Category:Scraping Use Cases

How to Scrape Amazon Reviews (Quick and Easy)

6 Mins Read

Created Date: August 13, 2025

Updated Date: August 13, 2025

Serhat Kurtulus

Software Engineer

If you are running market research, training an AI model on customer sentiment, or just looking for well-performing products to resell, Amazon’s review data is invaluable.

But it isn’t all in one place.

Featured reviews are embedded directly into the product page, while the full review history sits behind pagination and a login wall.

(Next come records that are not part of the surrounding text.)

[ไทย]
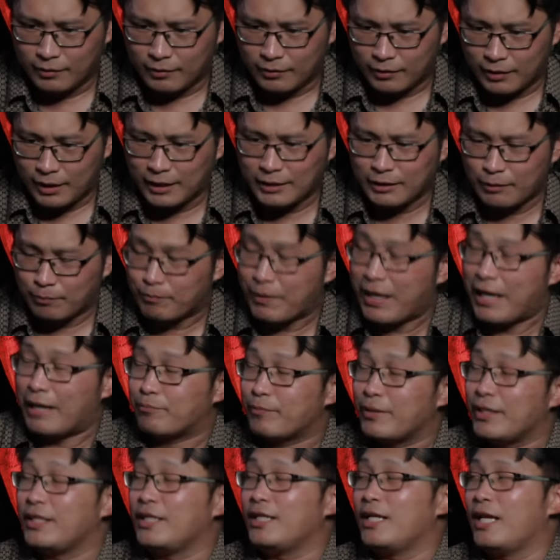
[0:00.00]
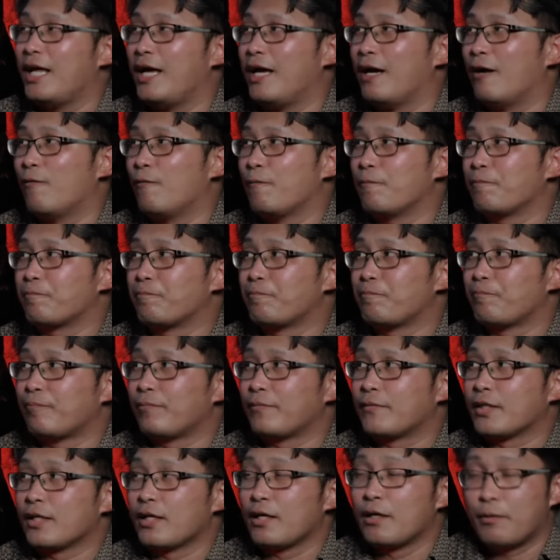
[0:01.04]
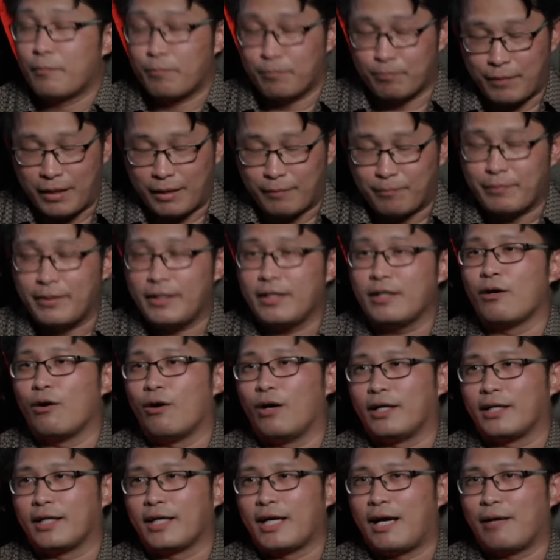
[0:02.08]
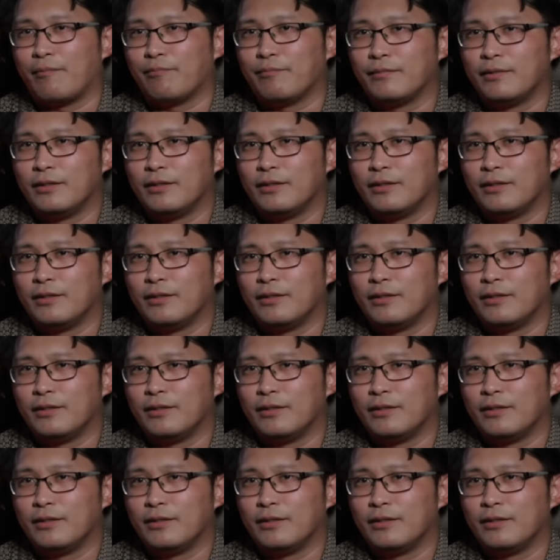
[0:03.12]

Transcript: น่าจะ 8 ปีที่แล้ว 8 ปีก่อน 8 ปีก่อนครับ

In this guide, we’ll cover both.

Find full working code for scraping Amazon product data, reviews, and search results here ⚙ and here's more on how to scrape Amazon.

Scrape Featured Reviews

Amazon product pages often display a handful of “Featured Reviews” directly under the main product information.

These reviews usually represent a mix of positive, negative, and most helpful feedback, making them valuable for sentiment analysis, quality checks, or customer research.

scrape amazon reviews

These can be enough for quick review scraping, so let's give these a try:

Prerequisites

We'll first need to install required libraries, get our Scrape.do token, and build our request to get access.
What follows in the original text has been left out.